El progresivo retorno de algunos servicios al corredor del mar Rojo y el Canal de Suez ha quedado nuevamente condicionado por la evolución del conflicto en Oriente Medio tras los últimos ataques estadounidenses contra Irán. Las principales navieras mantienen una estrategia de extrema prudencia, basada en evaluaciones permanentes del riesgo y en la capacidad de modificar sus redes con rapidez ante cualquier deterioro de la seguridad.

Maersk y Hapag-Lloyd han sido las primeras grandes navieras en reintroducir determinados servicios de la red Gemini a través de Suez, recuperando un itinerario que permite reducir hasta cuatro semanas los tiempos de tránsito entre Asia y Europa respecto a la ruta por el cabo de Buena Esperanza. Sin embargo, ambas han subrayado que cualquier ampliación del regreso dependerá exclusivamente de que se mantenga la estabilidad en el mar Rojo y de que no se produzca una nueva escalada regional.

En sus últimas actualizaciones, Maersk insiste en que continúa monitorizando la situación “hora a hora”, preparada para introducir cambios inmediatos si las condiciones de seguridad lo exigen. La naviera danesa mantiene una comunicación constante con clientes y autoridades marítimas, mientras adapta sus itinerarios para minimizar riesgos sobre buques, tripulaciones y mercancías.

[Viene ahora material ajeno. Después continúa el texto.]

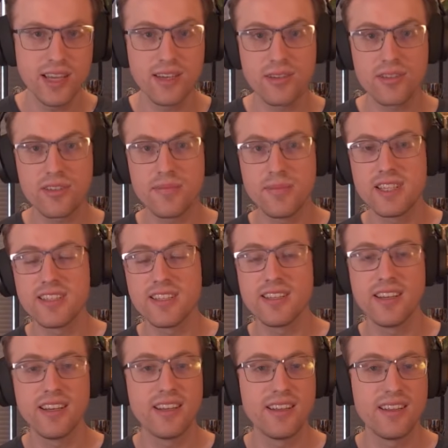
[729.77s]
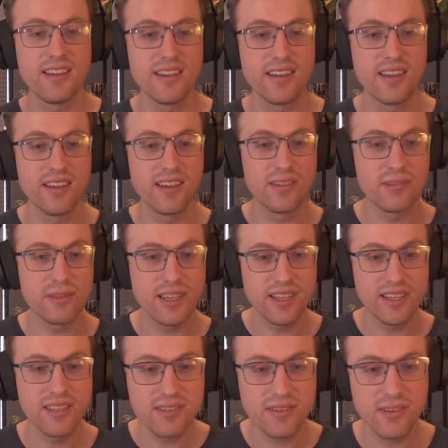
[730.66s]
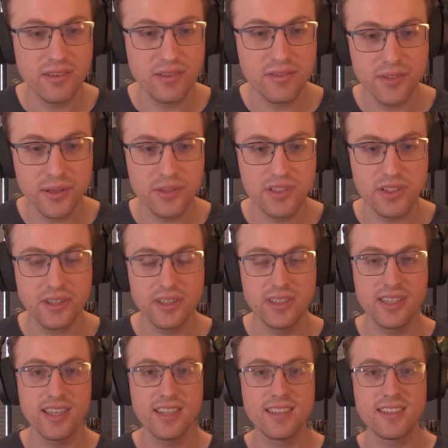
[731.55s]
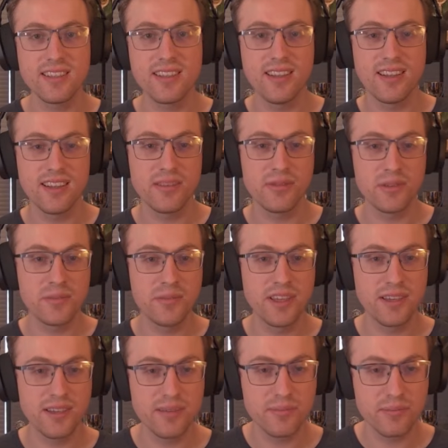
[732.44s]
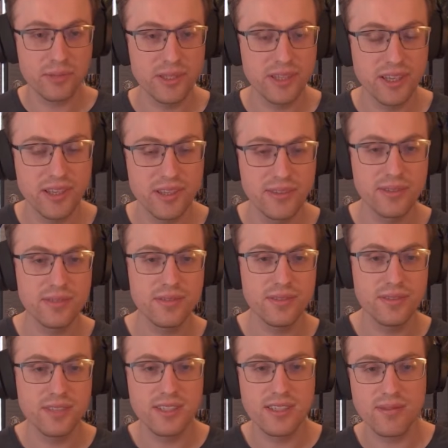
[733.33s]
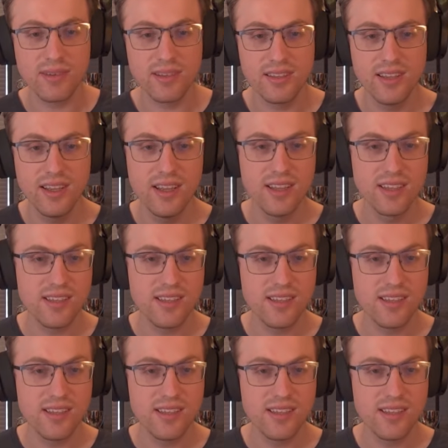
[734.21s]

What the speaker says: And also means that any really strong future undead will be pretty good with this one.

La preocupación vuelve a centrarse especialmente en el estrecho de Ormuz. Los recientes incidentes registrados en sus proximidades han elevado otra vez la percepción del riesgo para la navegación comercial y amenazan con frustrar la normalización iniciada tras el alto el fuego de junio. Naciones Unidas ha advertido de que cualquier interrupción de este paso estratégico tendría consecuencias inmediatas sobre el suministro mundial de energía, el comercio internacional y la estabilidad económica global, al tratarse de uno de los principales cuellos de botella marítimos del planeta.